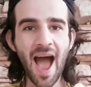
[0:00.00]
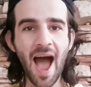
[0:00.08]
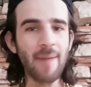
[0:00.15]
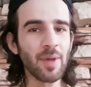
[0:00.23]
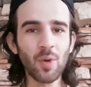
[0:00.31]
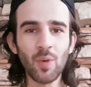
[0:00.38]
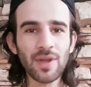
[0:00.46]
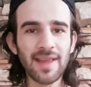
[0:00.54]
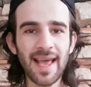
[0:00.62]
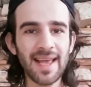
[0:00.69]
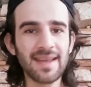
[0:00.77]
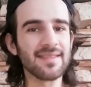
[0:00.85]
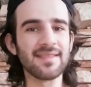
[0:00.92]
I mean, what the
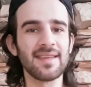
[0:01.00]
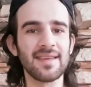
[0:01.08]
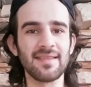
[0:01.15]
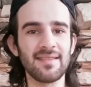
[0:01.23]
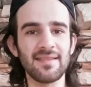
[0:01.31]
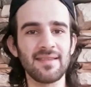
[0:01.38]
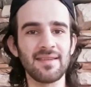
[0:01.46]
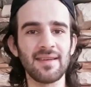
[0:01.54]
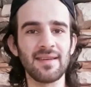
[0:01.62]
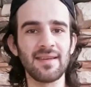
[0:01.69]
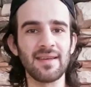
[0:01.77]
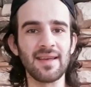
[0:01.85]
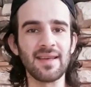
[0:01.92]
hell is this?
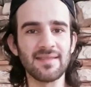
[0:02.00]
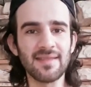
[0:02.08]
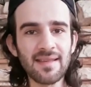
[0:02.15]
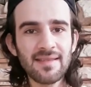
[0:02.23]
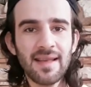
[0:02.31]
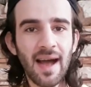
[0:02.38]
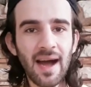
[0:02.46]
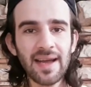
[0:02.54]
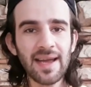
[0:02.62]
Is this guy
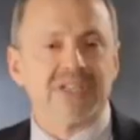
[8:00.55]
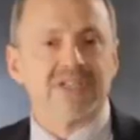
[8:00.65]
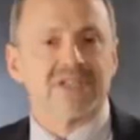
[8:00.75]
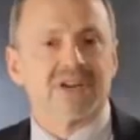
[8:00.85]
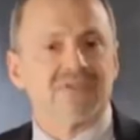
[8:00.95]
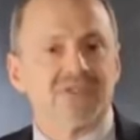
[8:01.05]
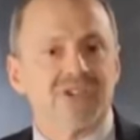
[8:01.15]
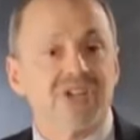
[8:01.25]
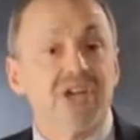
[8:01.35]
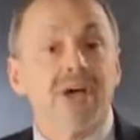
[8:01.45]
the
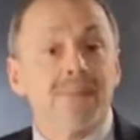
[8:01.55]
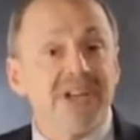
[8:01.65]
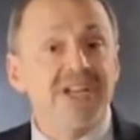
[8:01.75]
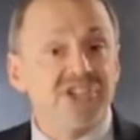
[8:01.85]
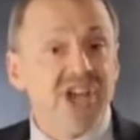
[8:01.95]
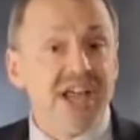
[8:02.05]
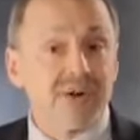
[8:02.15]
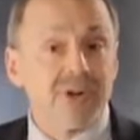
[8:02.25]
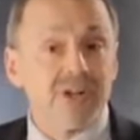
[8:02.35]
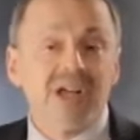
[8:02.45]
surface. But in
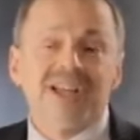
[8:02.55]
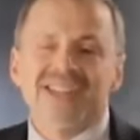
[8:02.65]
general,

----

#### Exercise instructions
Restate the records above in full, word for word. Keep pictures out.

#### Answer to this task
[0:00.00]
[0:00.08]
[0:00.15]
[0:00.23]
[0:00.31]
[0:00.38]
[0:00.46]
[0:00.54]
[0:00.62]
[0:00.69]
[0:00.77]
[0:00.85]
[0:00.92]
I mean, what the
[0:01.00]
[0:01.08]
[0:01.15]
[0:01.23]
[0:01.31]
[0:01.38]
[0:01.46]
[0:01.54]
[0:01.62]
[0:01.69]
[0:01.77]
[0:01.85]
[0:01.92]
hell is this?
[0:02.00]
[0:02.08]
[0:02.15]
[0:02.23]
[0:02.31]
[0:02.38]
[0:02.46]
[0:02.54]
[0:02.62]
Is this guy
[8:00.55]
[8:00.65]
[8:00.75]
[8:00.85]
[8:00.95]
[8:01.05]
[8:01.15]
[8:01.25]
[8:01.35]
[8:01.45]
the
[8:01.55]
[8:01.65]
[8:01.75]
[8:01.85]
[8:01.95]
[8:02.05]
[8:02.15]
[8:02.25]
[8:02.35]
[8:02.45]
surface. But in
[8:02.55]
[8:02.65]
general,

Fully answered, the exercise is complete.